“Are you sure you want to take this on?” ECPI University President Mark Dreyfus asked on a campus tour in the early nineties. “It’s a lot.”
“Yes, I do,” answered Rebecca Tabakin, the university’s first on- campus Library Coordinator. “I love a challenge.”
“We wanted to make it accessible to all—and inviting. ECPI excels at customer service. So, I saw myself creating a space that would make it easy to provide customer service.”
– Rebecca Tabakin, ECPI University Library Director
As the pair finished their campus tour, they were pleased to find their goals and vision aligned. It has been thirty years since she first stepped foot on campus, and this vision has not only come to life—it is thriving. “Mark Dreyfus had a vision,” Rebecca reminisces. “And as soon as I, like everyone else, caught the enthusiasm of that vision, I realized we were going to grow.”
From Library Coordinator of one location to Library Director overseeing nearly twenty, Rebecca has cultivated the growth of the university’s campus libraries. “When I arrived here, there was no library manual of how to do things,” she says. Rebecca got to work developing a system from the ground up. She moved the books to a larger space, and optimized the layout to position the librarian’s desk by the doors to better greet students.

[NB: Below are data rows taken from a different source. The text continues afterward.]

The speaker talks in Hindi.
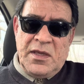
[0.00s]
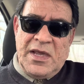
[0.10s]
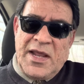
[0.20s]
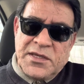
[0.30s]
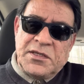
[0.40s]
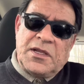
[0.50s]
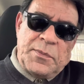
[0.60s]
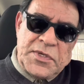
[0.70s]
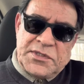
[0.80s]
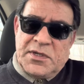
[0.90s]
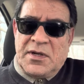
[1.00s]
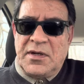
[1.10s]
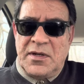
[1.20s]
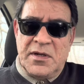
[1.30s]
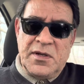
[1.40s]
इलेक्शन कमीशन
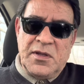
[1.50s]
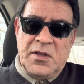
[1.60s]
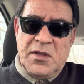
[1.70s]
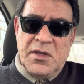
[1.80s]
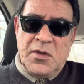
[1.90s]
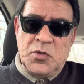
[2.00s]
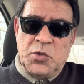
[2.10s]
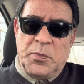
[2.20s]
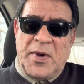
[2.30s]
जो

Each new ECPI University campus library is now planned by an architect. “We wanted to make it accessible to all—and inviting. ECPI excels at customer service. So, I saw myself creating a space that would make it easy to provide customer service.”
Rebecca oversees the architectural plans for each new library. She meets, interviews, and often mentors the librarians for each. She also manages visits from the different accrediting bodies which circulate constantly through all the campuses, reviewing various degree programs.
“For every new academic program, there’s an accreditation body,” she explains. “So, it’s not … every ten years, we have an accreditation visit. It’s constant. Because if our campus is going to add a program, we want to meet the criteria and the standards and be accredited by a certain body. That includes the library. The library is a service department like student services, career services, and financial services.”
ECPI University has always been a forward-thinking academic institution, and managing the libraries is no different. Even the physical limitations of a library’s walls have not slowed her progress—ECPI favors e-books and digital academic databases.
“We had a definitive space, so we couldn’t keep adding print editions,” she says. “And that prompted us to expand our online resources.”
One of Rebecca’s most impactful contributions has been the addition of a consortium—a digital association of libraries which share resources, activities, and information. Each campus library must offer consistency—the same resources, academic studies, and knowledge.
“We knew that big or small, the campuses were going to have a library and a librarian,” she says. “We knew that we were going to maintain consistency and that we wanted quality resources. And one of the ways to maintain consistency is electronic resources.”
The campus libraries are also the home of ECPI University’s on-demand tutoring, writing assistance center, and mathematics assistance center. Many of the campus libraries house not only the knowledge base for the main colleges (technology, nursing, health sciences, business, and criminal justice) but also those of our trade schools including the Culinary Arts of Virginia (CIV) and the Advanced Technology Institute (ATI).
Rebecca has accomplished so much at ECPI University’s libraries and beyond. She has served on the Virginia Library Association and the VA Tidewater Consortia for Higher Education; she has sponsored many librarian programs and trained as well as mentored many new librarians. She enjoys the networking aspect and rubbing elbows with her fellow librarians.
When asked about her thirty years spent transforming ECPI University’s libraries, she glows with pride.
“The biggest difference from when I started before is that now I am plugged into every location. I direct the libraries, and not just the Virginia Beach location,” says Rebecca. “I’ve never worked so hard—and with so much heart.”